* Your assignment *
Reproduce every record verbatim but drop the pictures.

* Given records *
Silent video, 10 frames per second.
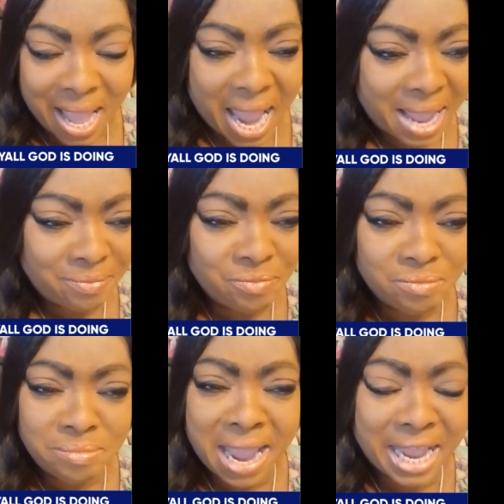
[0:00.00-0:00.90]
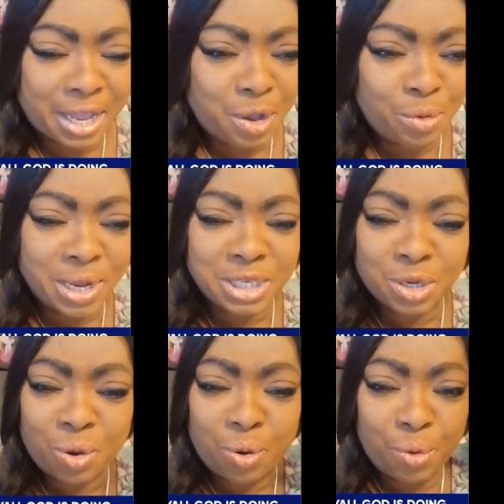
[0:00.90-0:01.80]
and make you
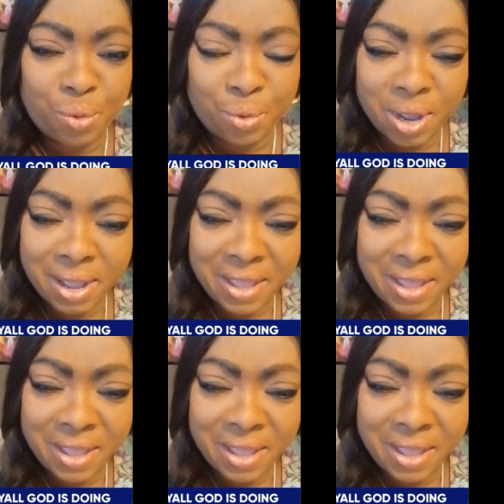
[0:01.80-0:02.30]
into who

* Answer to the problem *
Silent video, 10 frames per second.
[0:00.00-0:00.90]
[0:00.90-0:01.80]
and make you
[0:01.80-0:02.30]
into who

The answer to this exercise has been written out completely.